The choice seems obvious when it comes to selecting the stock (paper), recycled right? Well yes and no, the question becomes a little more complex when you ask how much recycled content? How do I know it is recycled and where did it come from? How much carbon is used in producing the stock?

Every year, over 15 million hectares of the Earth’s forests are destroyed. In Australia, since European settlement, over 90% of our old growth forests have been cleared.

Logging in native forests has global impacts. It reduces biodiversity, threatens the survival of our native plants and animals, and releases vast amounts of carbon into the atmosphere, making climate change worse. Woodchipping destroys old growth forests and degrades water catchments, polluting our rivers and reducing water supplies.

Make sure the paper is certified as either FSC® or PEFC, this will help ensure the pulp is from sustainable forestry practices,  secondly make sure it is chlorine free and lastly look for a paper that is produced carbon neutral.

The gold standard is 100% recycled post consumer waste paper that is FSC® certified and produced carbon neutral.

If you have a limited budget or have a glossier aesthetic do not discount stock that is not recycled, in fact the carbon usage, on average, to process recycled stock is more intensive than producing the stock from virgin pulp, so fibre sourced from pulp suppliers who use sustainable forestry techniques can also be a great choice and have less of a carbon footprint than certain recycled stocks. Once again insist on FSC® or PEFC.

Choosing the most environmentally focussed stock is down to the questions you ask, and the first and most important question to consider is the concept of the ‘cradle to grave’ carbon life of the paper.

For every tree cut down, a new one can be planted and later cut down and replaced by a new tree—a cycle that can theoretically happen forever.

Paper is known to sequester significant amounts of carbon dioxide, since it is derived from plants, which sequester carbon dioxide by photosynthesis. Paper can, even after manufacture, printing, distribution, and eventual disposal, still carry a significant carbon credit, in some cases equal to 200 kilograms of carbon dioxide per tonne of paper.”

Basically, trees take in water and carbon dioxide, breaking it down in photosynthesis to produce energy and releasing oxygen as a waste product. The trees hold on to this carbon, even after they are cut down and made into paper. So long as the tree and products made from the tree haven’t decomposed or been burned (at which point the carbon joins with two oxygen, becoming carbon dioxide again) the carbon stays trapped inside it, serving as a carbon sink.

‘The paper industry plants more than it harvests and today there are 25% more trees in the developed world than in 1900. Paper is biodegradable, renewable and sustainable. Forestry plantations provide clean air, clean water, wildlife habitat and carbon storage.’
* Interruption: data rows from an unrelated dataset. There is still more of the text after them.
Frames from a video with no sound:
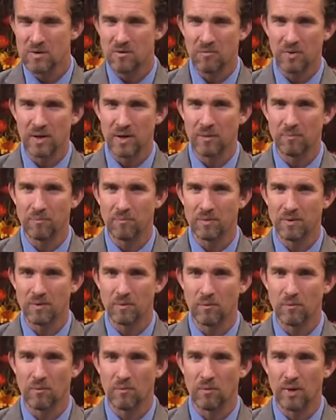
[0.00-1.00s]
Friend,
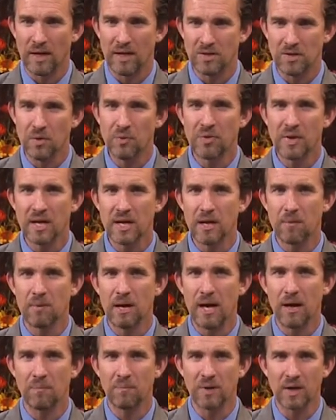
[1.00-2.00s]
as you think
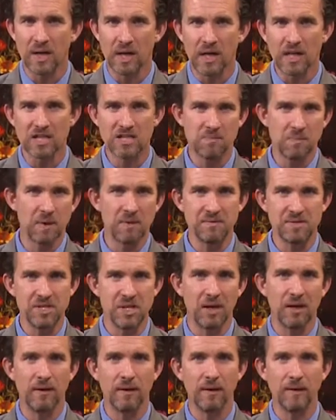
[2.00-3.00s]
about the Gospel of
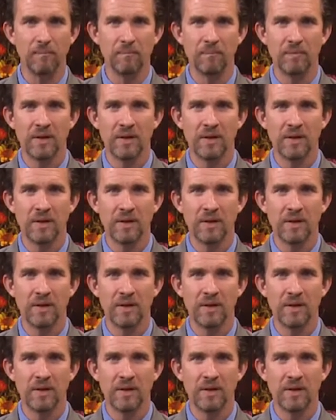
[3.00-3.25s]
John,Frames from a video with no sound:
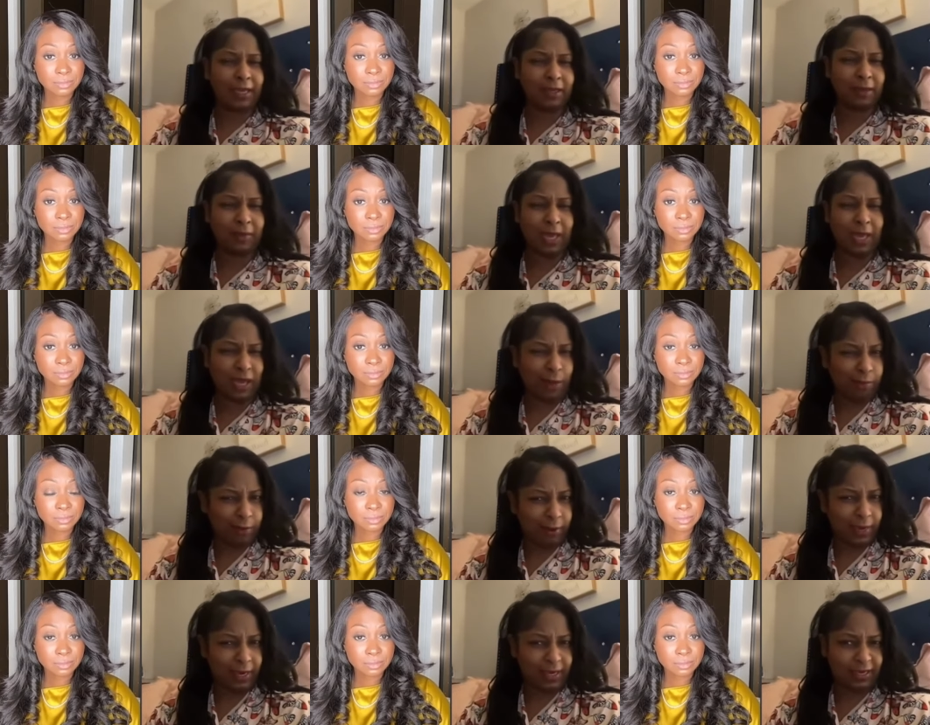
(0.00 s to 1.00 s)
Speaker 1: And I'm like, a
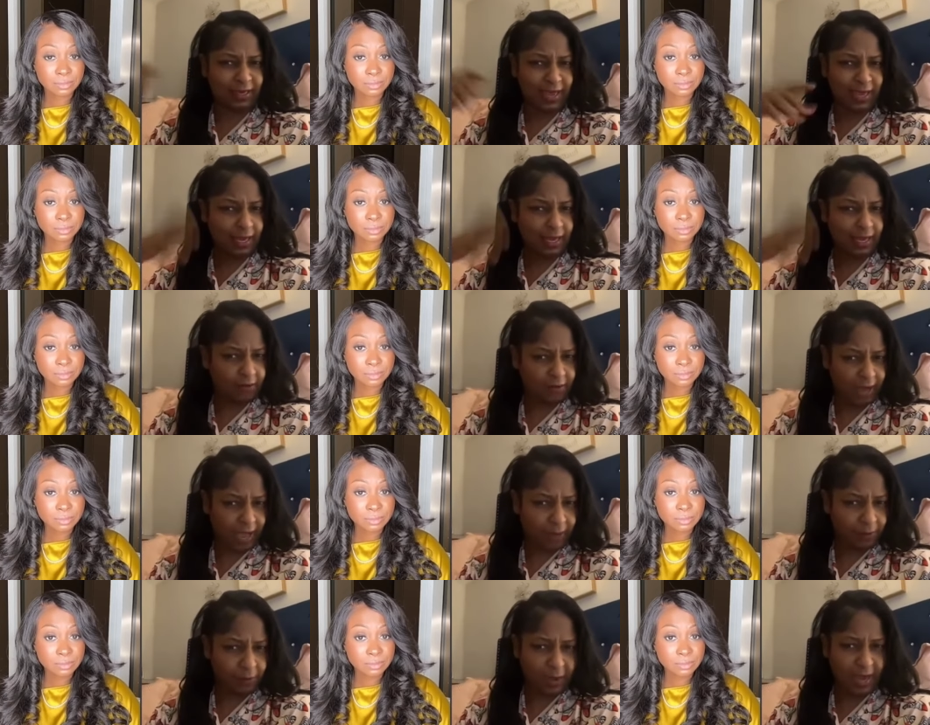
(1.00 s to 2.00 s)
break? And that had never
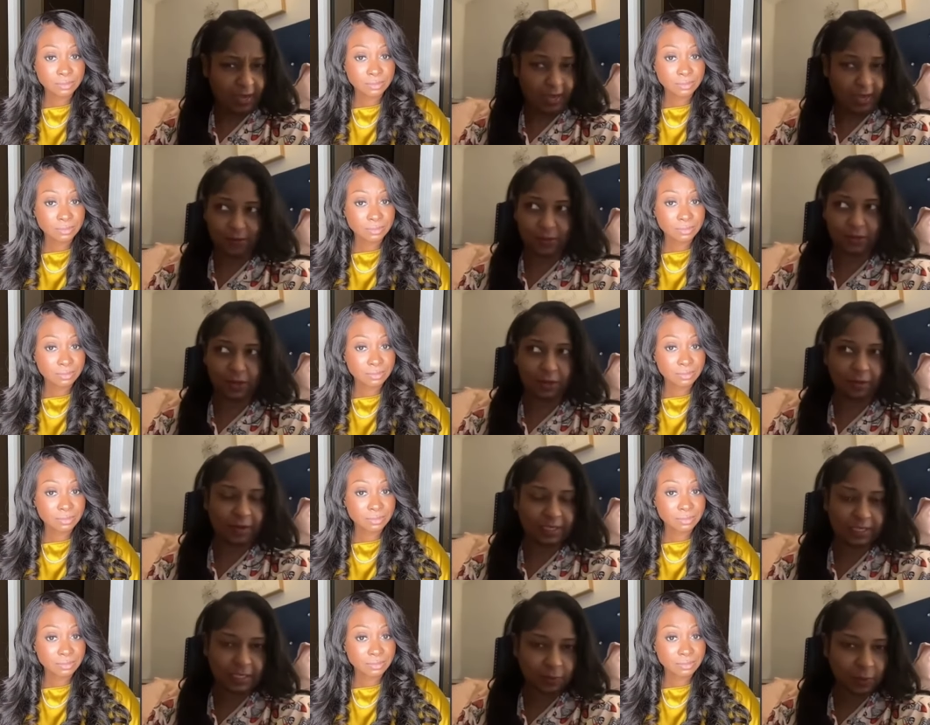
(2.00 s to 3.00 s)
happened. We had never been on break
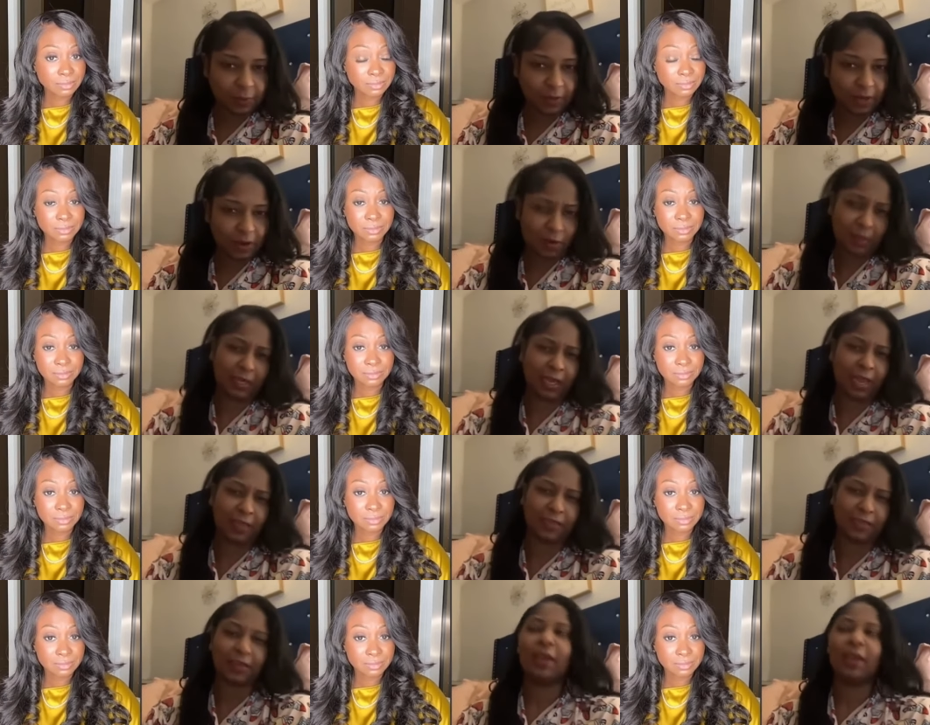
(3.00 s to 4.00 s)
since we've been going
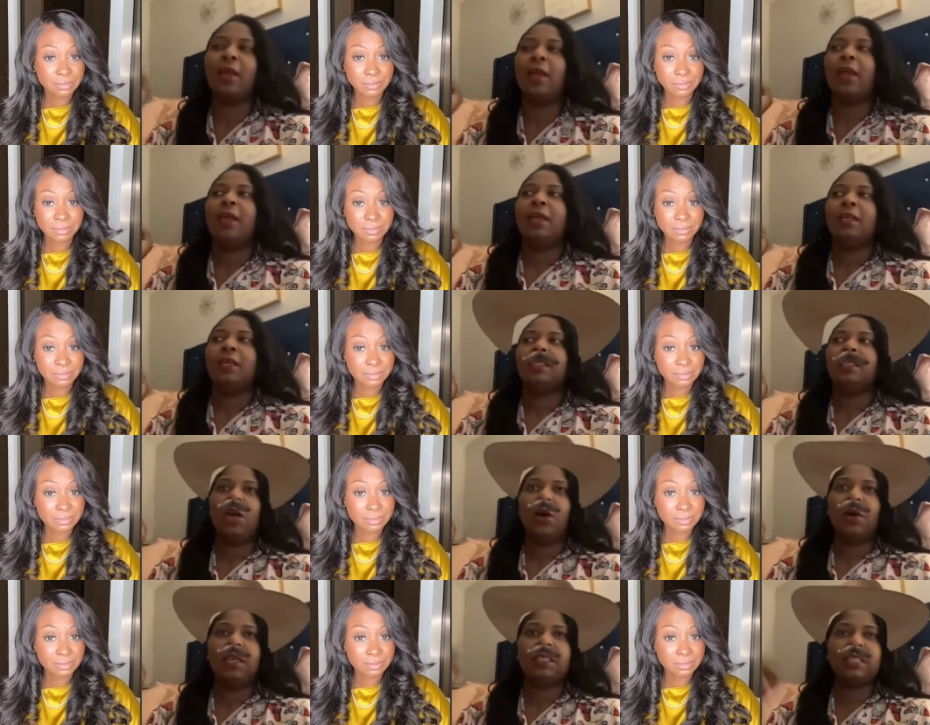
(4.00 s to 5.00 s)
together.
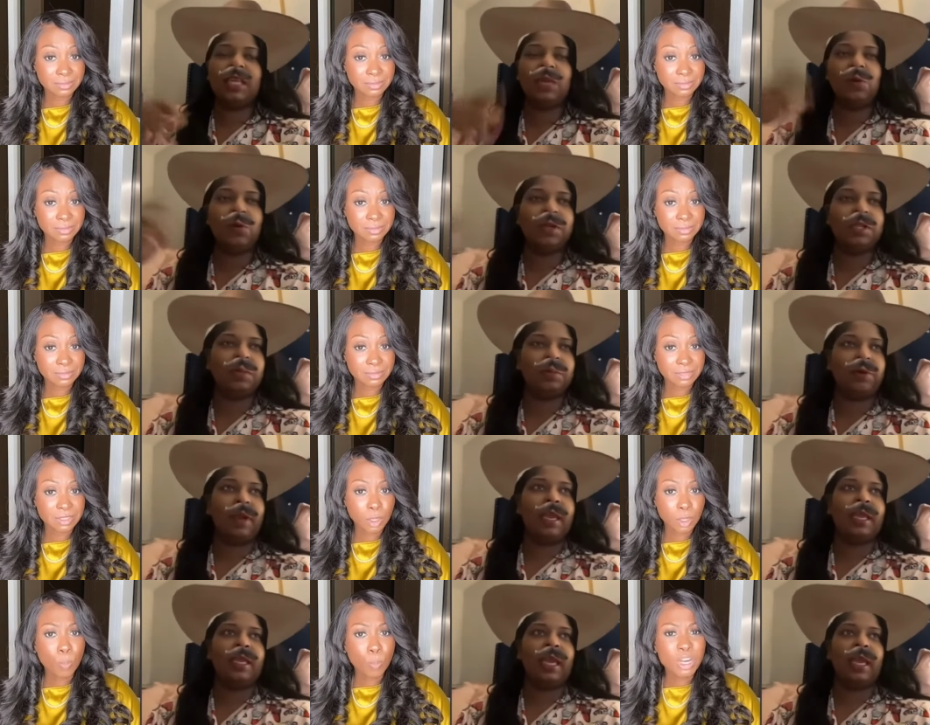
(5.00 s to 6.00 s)
So he said he wanted a
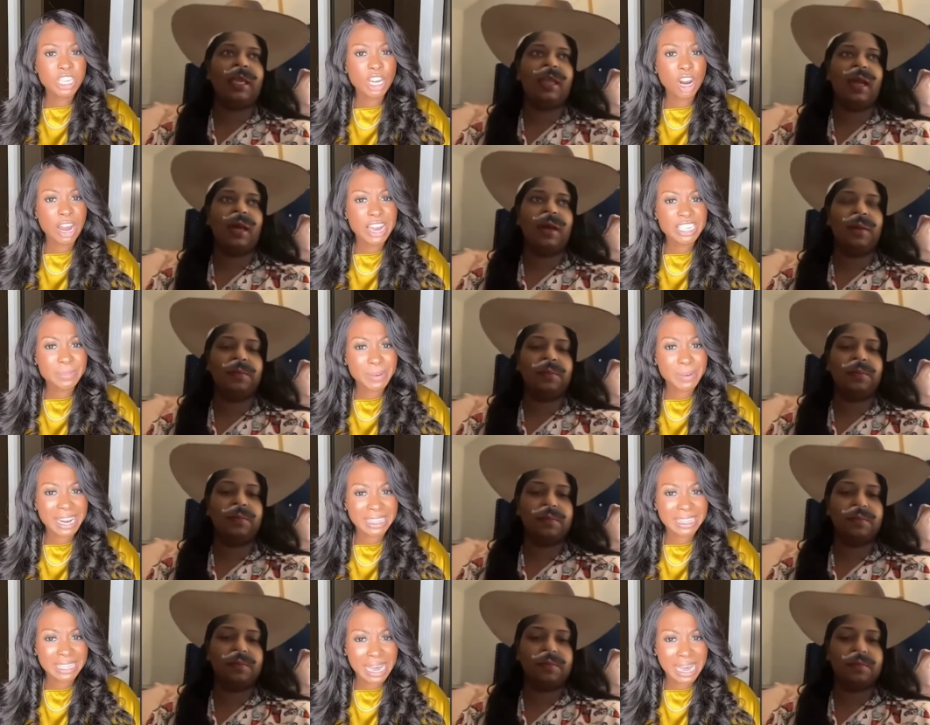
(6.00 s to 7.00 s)
break.
Speaker 2: Was he your husband
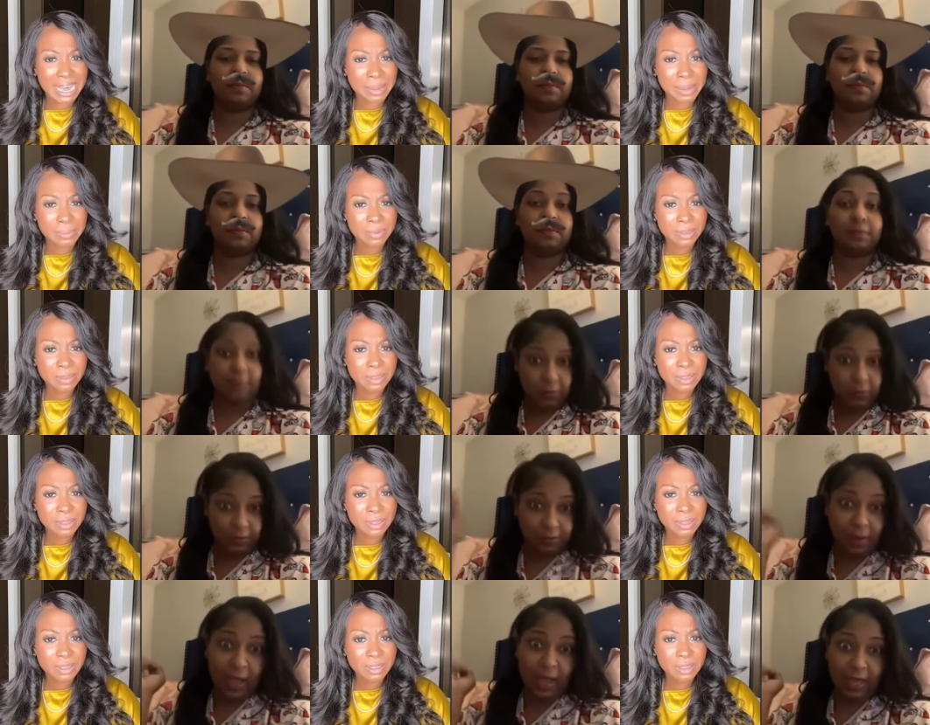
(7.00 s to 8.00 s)
at the time?
Speaker 1: He was
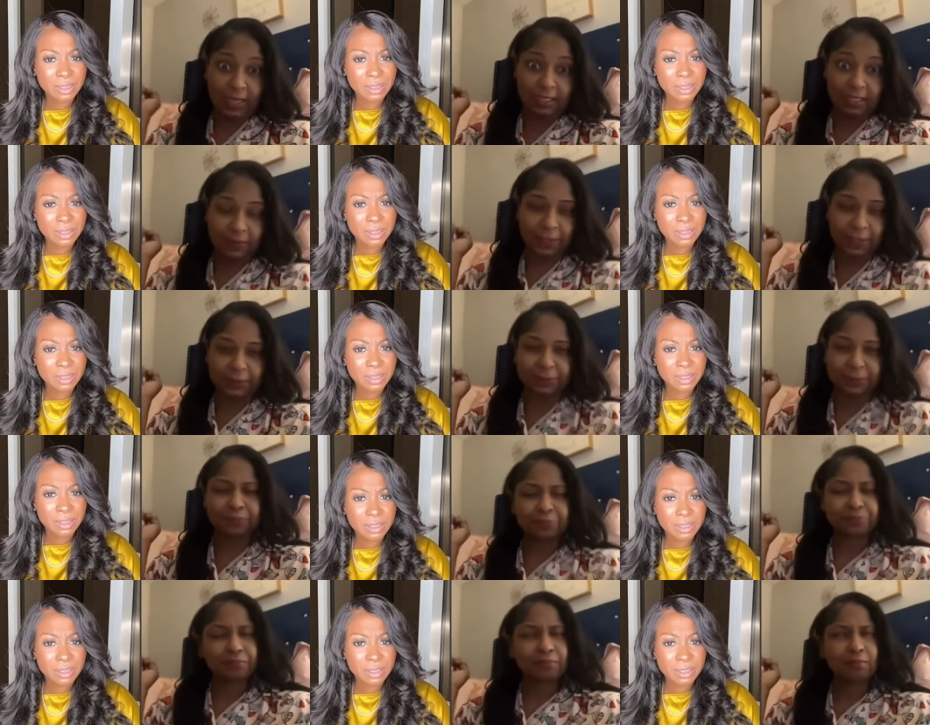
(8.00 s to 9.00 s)
my husband.
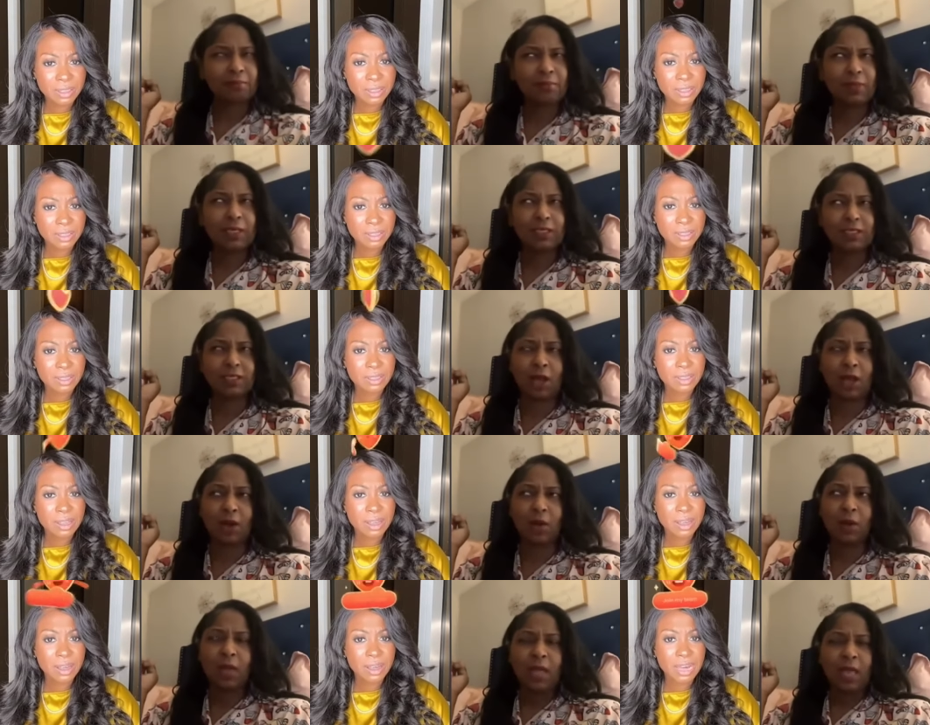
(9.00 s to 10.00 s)

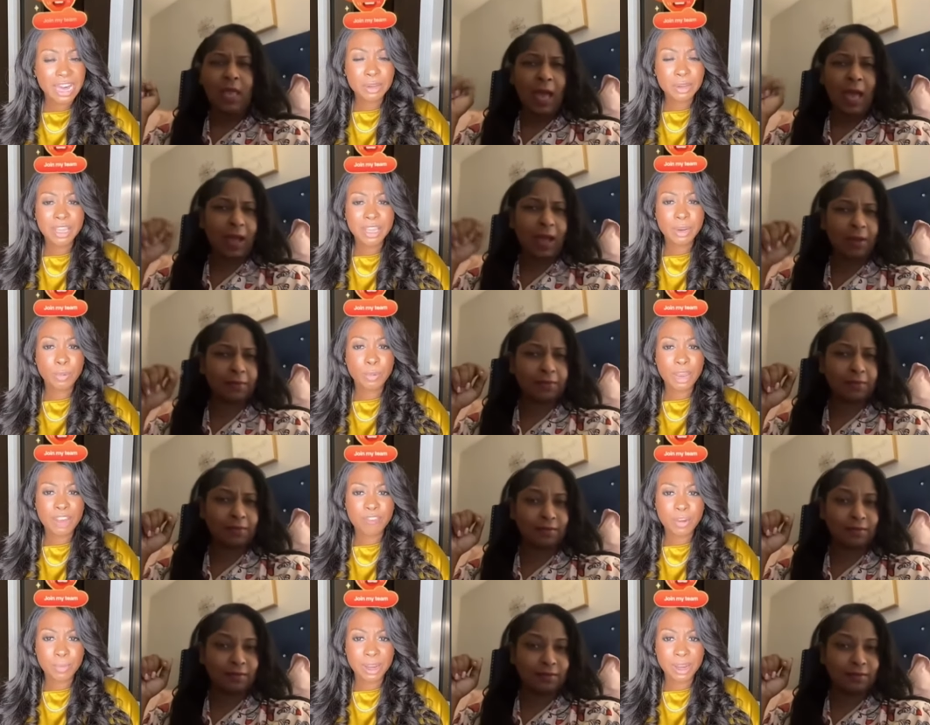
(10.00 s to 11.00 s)
So how do you get a break
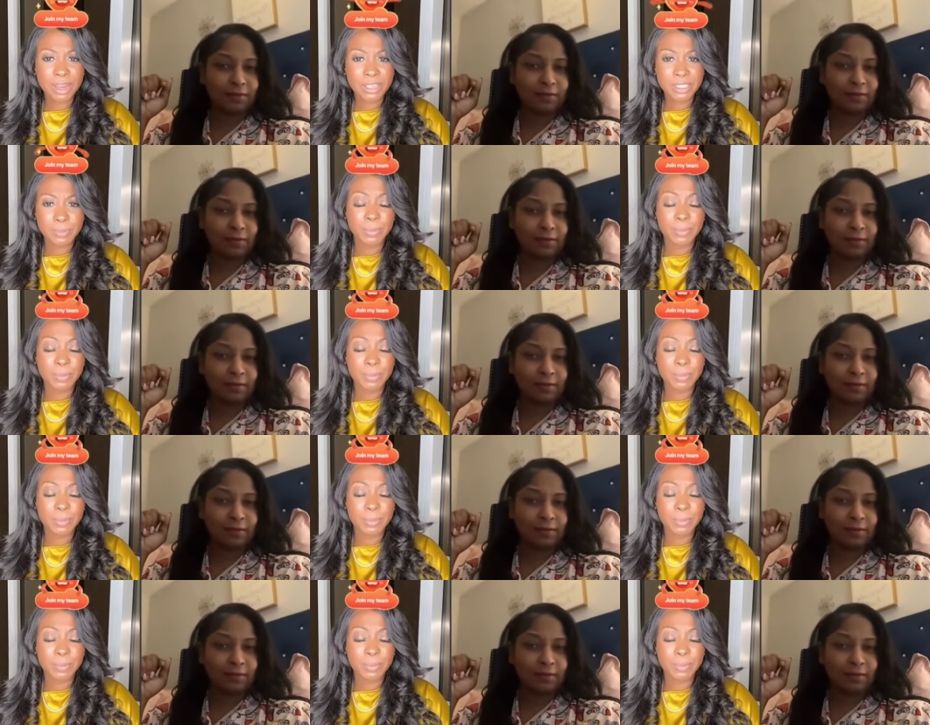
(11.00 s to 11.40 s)
from your husband,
This marketing blurb is from the Paper industry but it is essentially correct, though not quite so simplistic; as we all know, to plant a plantation where there was a bio diverse forest is not necessarily a good thing, so we need to make sure we do not obsess about the carbon over all other considerations, however it is generally a good yard stick.

So if you want to print that poster, magazine or catalogue and not have visions of choking on a cloud of carbon from the destruction you have caused the responsibility is yours to ask your printer all the questions you can, remember the more environmentally aware you are the more environmentally focused your printer and paper mill will become.